Consider the path $\gamma:[0,2\pi]\rightarrow U(3)$ given by $\gamma(t) = \operatorname{diag}(e^{it},1,1)$, which generates $\pi_1(U(3))$. Under the inclusion $U(3)\rightarrow SO(6)$, this maps to a matrix having a block form $\begin{bmatrix} \cos\theta & \sin \theta \\ -\sin \theta & \cos\theta \end{bmatrix}$ with the other blocks being $0$ or the identity. A matrix of this form generates $\pi_1(SO(6))$, so the loop $\gamma$ is homotopically non-trivial.

Now, lift $\gamma$ to a path $\hat{\gamma}$ in $SU(4)$ where $\hat{\gamma}(0) = I$. If $\hat{\gamma}(2\pi) = I$, then the closed loop $\hat{\gamma}$, which is null homotopic, projects to a null homotopic loop in $SO(6)$. But it projects to the image of $\gamma$, which we've already argued is an essential loop. Thus, $\hat{\gamma}(2\pi) = -I$.
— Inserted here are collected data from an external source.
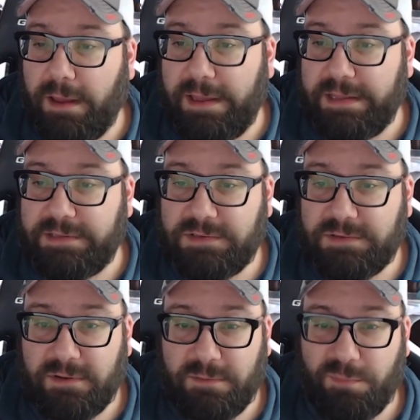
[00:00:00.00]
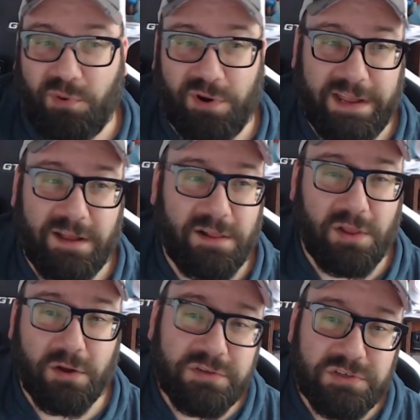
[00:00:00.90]
It's pretty
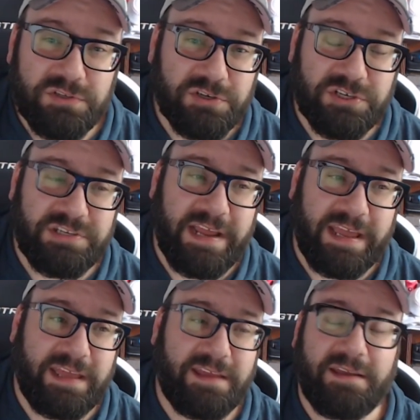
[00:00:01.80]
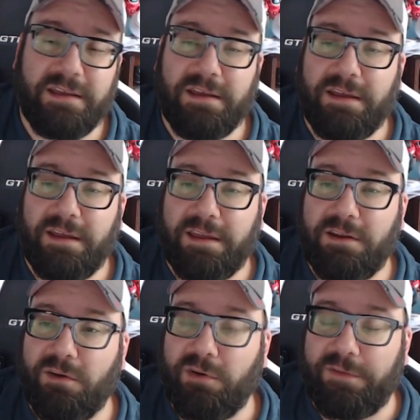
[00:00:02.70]
close to just taking,
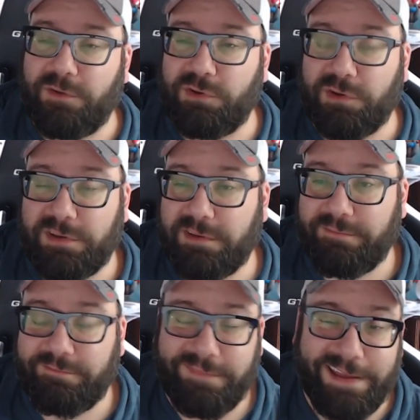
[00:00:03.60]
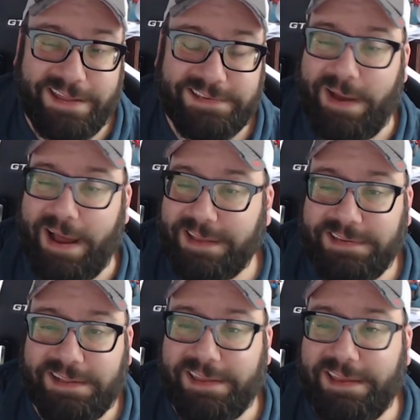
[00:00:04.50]
if you took, again, some
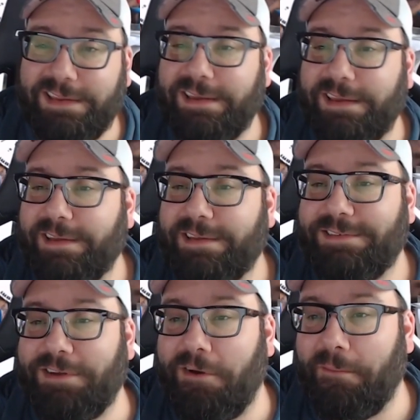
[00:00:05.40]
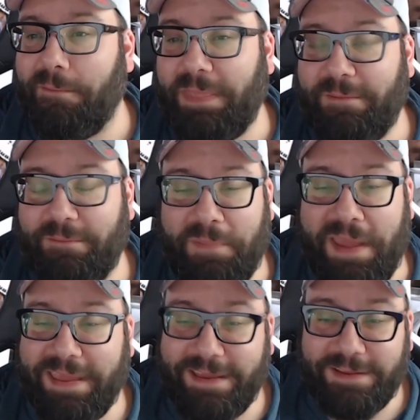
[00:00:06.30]
OxyClean, some
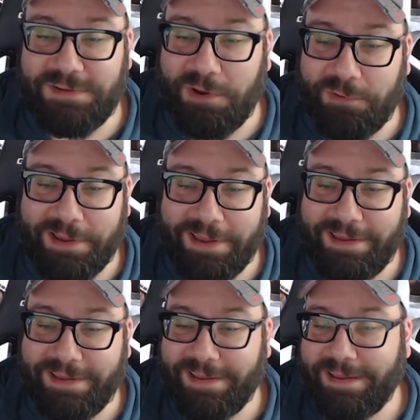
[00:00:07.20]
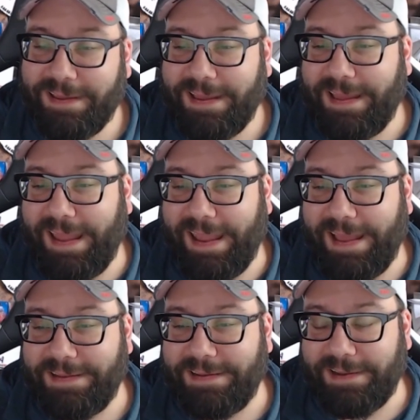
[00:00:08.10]
baking soda,
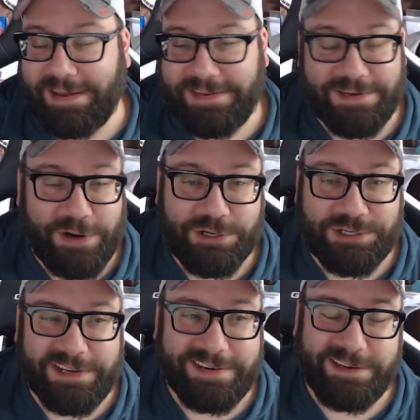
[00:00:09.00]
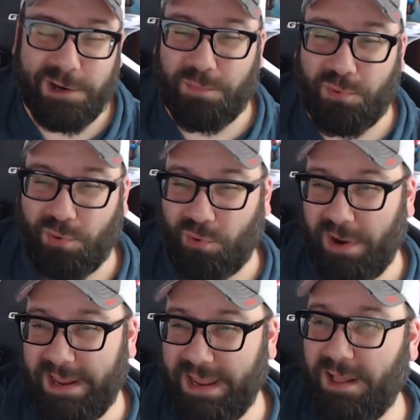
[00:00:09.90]
and a nice detergent, you're
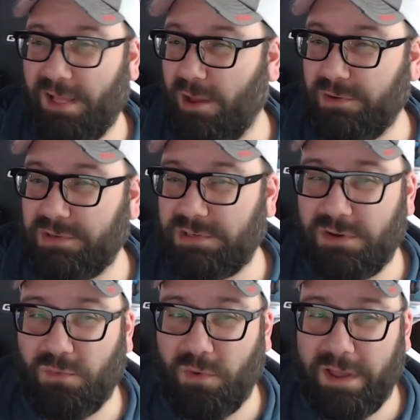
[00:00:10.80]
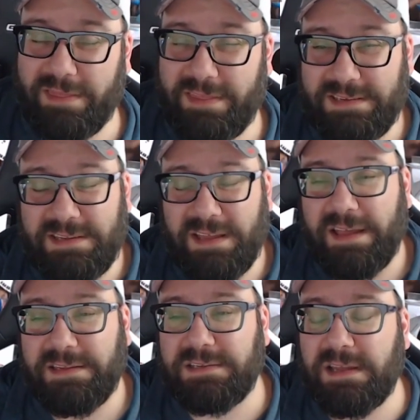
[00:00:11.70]
pretty close to what this
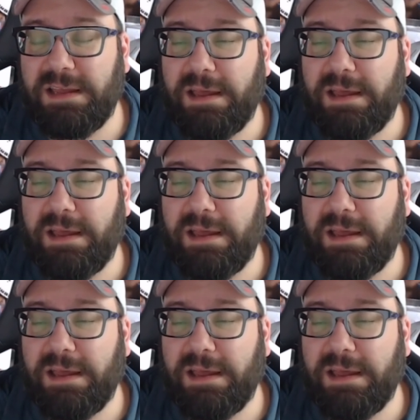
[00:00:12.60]
does,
Finally, just note that $\pi(\hat{\gamma}) = \gamma\subseteq U(3)$, so $\hat{\gamma}\subseteq U$. $\square$

So, $U$ is a connected subgroup of $SU(4)$. Further, $\pi$, when restricted to $U$, is a covering of $U(3)$. It follows that $U$ is full rank subgroup of $SU(4)$ and that is has dimension $9$.

One can now turn, for example, to the Borel - de Siebenthal classification of maximal connected max rank subgroups of simple Lie groups or use some simpler representation theory to see the following:

Proposition 3: The only maximal connected max rank subgroups of $SU(4)$ are, up to conjugacy, $U(3)$ and $S(U(2)\times U(2))$.

Since $U$ is connected, $U$ must be a subgroup of one of these. Since $\dim U = 9$, it must be a subgroup of $U(3)$. Since $U(3)$ has dimension $9$, $U = U(3)$.